Description of the task ▸ Below are the records; print them all without any alteration.

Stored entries
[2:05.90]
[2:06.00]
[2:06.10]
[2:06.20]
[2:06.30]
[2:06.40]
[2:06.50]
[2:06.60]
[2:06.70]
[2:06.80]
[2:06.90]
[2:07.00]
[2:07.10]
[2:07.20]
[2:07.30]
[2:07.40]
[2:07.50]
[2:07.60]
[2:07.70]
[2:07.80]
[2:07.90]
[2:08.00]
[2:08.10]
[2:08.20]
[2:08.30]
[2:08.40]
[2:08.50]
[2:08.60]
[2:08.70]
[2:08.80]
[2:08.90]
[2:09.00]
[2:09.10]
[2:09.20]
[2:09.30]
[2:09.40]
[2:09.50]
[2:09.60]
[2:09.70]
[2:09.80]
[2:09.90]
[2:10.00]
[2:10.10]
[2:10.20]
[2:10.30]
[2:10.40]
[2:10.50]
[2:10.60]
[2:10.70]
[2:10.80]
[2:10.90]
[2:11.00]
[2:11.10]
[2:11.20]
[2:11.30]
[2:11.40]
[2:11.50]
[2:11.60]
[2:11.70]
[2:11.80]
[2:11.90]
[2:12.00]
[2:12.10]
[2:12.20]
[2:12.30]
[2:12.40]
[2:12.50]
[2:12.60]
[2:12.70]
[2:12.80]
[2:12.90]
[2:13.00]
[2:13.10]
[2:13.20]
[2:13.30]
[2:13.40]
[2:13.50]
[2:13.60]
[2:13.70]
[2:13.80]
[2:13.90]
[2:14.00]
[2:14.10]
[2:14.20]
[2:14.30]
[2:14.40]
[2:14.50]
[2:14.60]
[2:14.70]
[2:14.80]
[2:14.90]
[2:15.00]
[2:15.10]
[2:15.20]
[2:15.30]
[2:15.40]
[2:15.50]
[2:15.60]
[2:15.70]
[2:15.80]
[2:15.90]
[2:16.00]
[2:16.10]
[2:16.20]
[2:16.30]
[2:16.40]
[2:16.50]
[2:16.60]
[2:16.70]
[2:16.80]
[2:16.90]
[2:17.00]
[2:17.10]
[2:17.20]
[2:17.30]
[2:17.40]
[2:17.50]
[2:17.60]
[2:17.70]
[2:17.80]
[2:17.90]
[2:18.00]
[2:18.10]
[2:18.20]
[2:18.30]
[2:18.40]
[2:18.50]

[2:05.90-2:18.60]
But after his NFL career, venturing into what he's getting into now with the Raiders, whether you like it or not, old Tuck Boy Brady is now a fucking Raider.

Answer below ▸
[2:05.90]
[2:06.00]
[2:06.10]
[2:06.20]
[2:06.30]
[2:06.40]
[2:06.50]
[2:06.60]
[2:06.70]
[2:06.80]
[2:06.90]
[2:07.00]
[2:07.10]
[2:07.20]
[2:07.30]
[2:07.40]
[2:07.50]
[2:07.60]
[2:07.70]
[2:07.80]
[2:07.90]
[2:08.00]
[2:08.10]
[2:08.20]
[2:08.30]
[2:08.40]
[2:08.50]
[2:08.60]
[2:08.70]
[2:08.80]
[2:08.90]
[2:09.00]
[2:09.10]
[2:09.20]
[2:09.30]
[2:09.40]
[2:09.50]
[2:09.60]
[2:09.70]
[2:09.80]
[2:09.90]
[2:10.00]
[2:10.10]
[2:10.20]
[2:10.30]
[2:10.40]
[2:10.50]
[2:10.60]
[2:10.70]
[2:10.80]
[2:10.90]
[2:11.00]
[2:11.10]
[2:11.20]
[2:11.30]
[2:11.40]
[2:11.50]
[2:11.60]
[2:11.70]
[2:11.80]
[2:11.90]
[2:12.00]
[2:12.10]
[2:12.20]
[2:12.30]
[2:12.40]
[2:12.50]
[2:12.60]
[2:12.70]
[2:12.80]
[2:12.90]
[2:13.00]
[2:13.10]
[2:13.20]
[2:13.30]
[2:13.40]
[2:13.50]
[2:13.60]
[2:13.70]
[2:13.80]
[2:13.90]
[2:14.00]
[2:14.10]
[2:14.20]
[2:14.30]
[2:14.40]
[2:14.50]
[2:14.60]
[2:14.70]
[2:14.80]
[2:14.90]
[2:15.00]
[2:15.10]
[2:15.20]
[2:15.30]
[2:15.40]
[2:15.50]
[2:15.60]
[2:15.70]
[2:15.80]
[2:15.90]
[2:16.00]
[2:16.10]
[2:16.20]
[2:16.30]
[2:16.40]
[2:16.50]
[2:16.60]
[2:16.70]
[2:16.80]
[2:16.90]
[2:17.00]
[2:17.10]
[2:17.20]
[2:17.30]
[2:17.40]
[2:17.50]
[2:17.60]
[2:17.70]
[2:17.80]
[2:17.90]
[2:18.00]
[2:18.10]
[2:18.20]
[2:18.30]
[2:18.40]
[2:18.50]

[2:05.90-2:18.60]
But after his NFL career, venturing into what he's getting into now with the Raiders, whether you like it or not, old Tuck Boy Brady is now a fucking Raider.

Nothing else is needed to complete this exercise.